WORK INSTRUCTION ->
Please retype, word for word, the line containing "[10:37.93-10:39.00]" and every line after it through the end of the records, leaving out all pictures.

—————

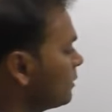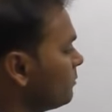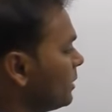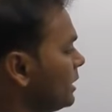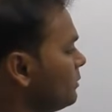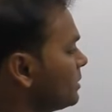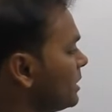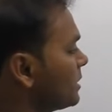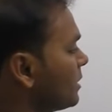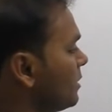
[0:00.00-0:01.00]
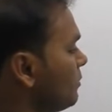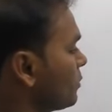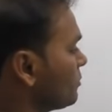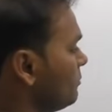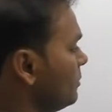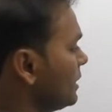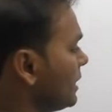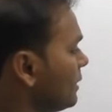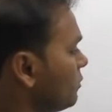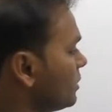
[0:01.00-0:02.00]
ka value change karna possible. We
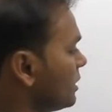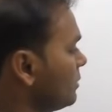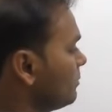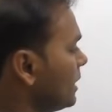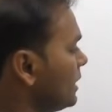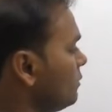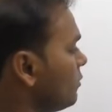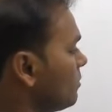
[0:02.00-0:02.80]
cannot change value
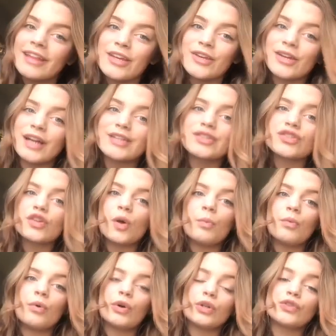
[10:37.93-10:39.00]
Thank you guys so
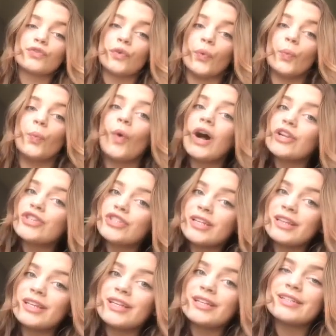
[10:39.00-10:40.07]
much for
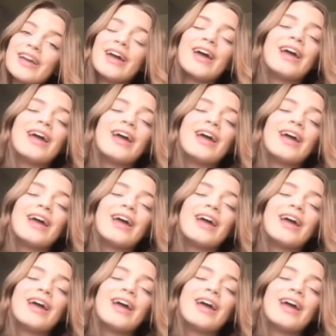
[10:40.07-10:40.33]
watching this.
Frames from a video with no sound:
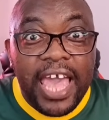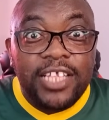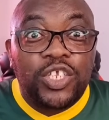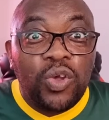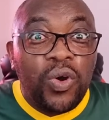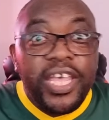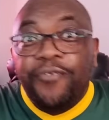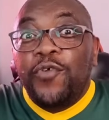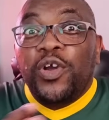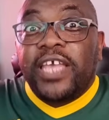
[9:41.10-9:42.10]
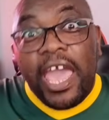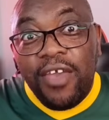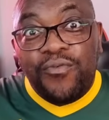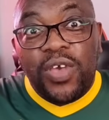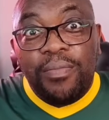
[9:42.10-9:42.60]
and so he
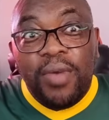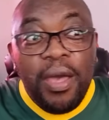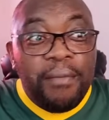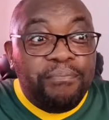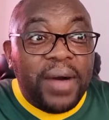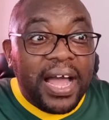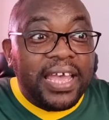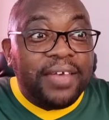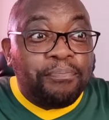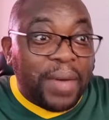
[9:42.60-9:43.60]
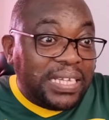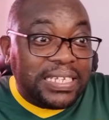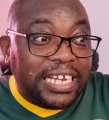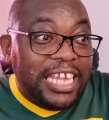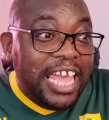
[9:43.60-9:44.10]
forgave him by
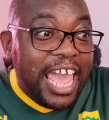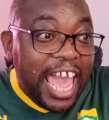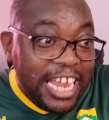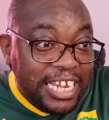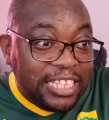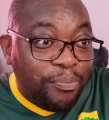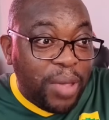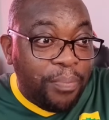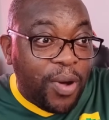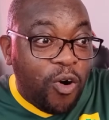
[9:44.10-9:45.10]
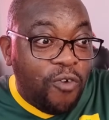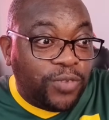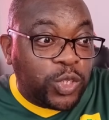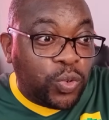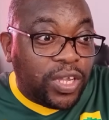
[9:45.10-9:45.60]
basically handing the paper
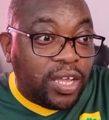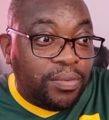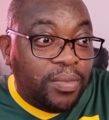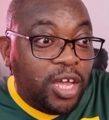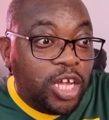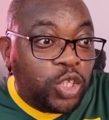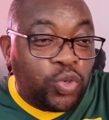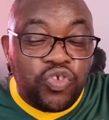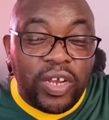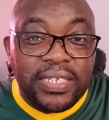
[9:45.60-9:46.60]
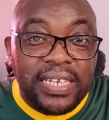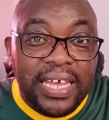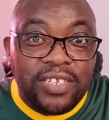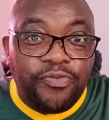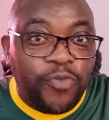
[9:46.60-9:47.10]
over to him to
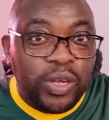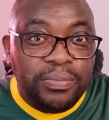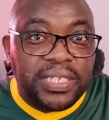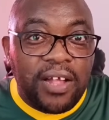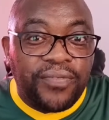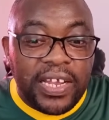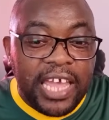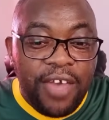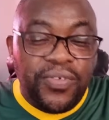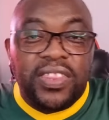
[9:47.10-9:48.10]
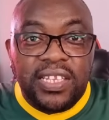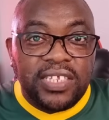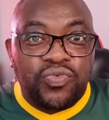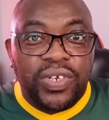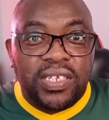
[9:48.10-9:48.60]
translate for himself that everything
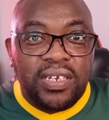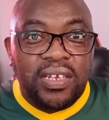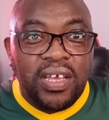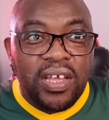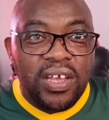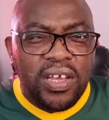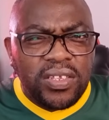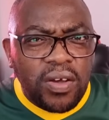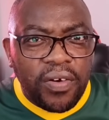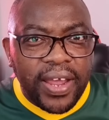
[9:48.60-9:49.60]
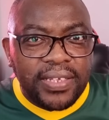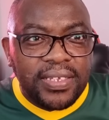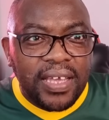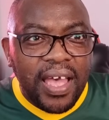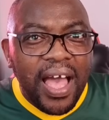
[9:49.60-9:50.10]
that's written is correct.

—————

TASK SOLUTION ->
[10:37.93-10:39.00]
Thank you guys so
[10:39.00-10:40.07]
much for
[10:40.07-10:40.33]
watching this.
Frames from a video with no sound:
[9:41.10-9:42.10]
[9:42.10-9:42.60]
and so he
[9:42.60-9:43.60]
[9:43.60-9:44.10]
forgave him by
[9:44.10-9:45.10]
[9:45.10-9:45.60]
basically handing the paper
[9:45.60-9:46.60]
[9:46.60-9:47.10]
over to him to
[9:47.10-9:48.10]
[9:48.10-9:48.60]
translate for himself that everything
[9:48.60-9:49.60]
[9:49.60-9:50.10]
that's written is correct.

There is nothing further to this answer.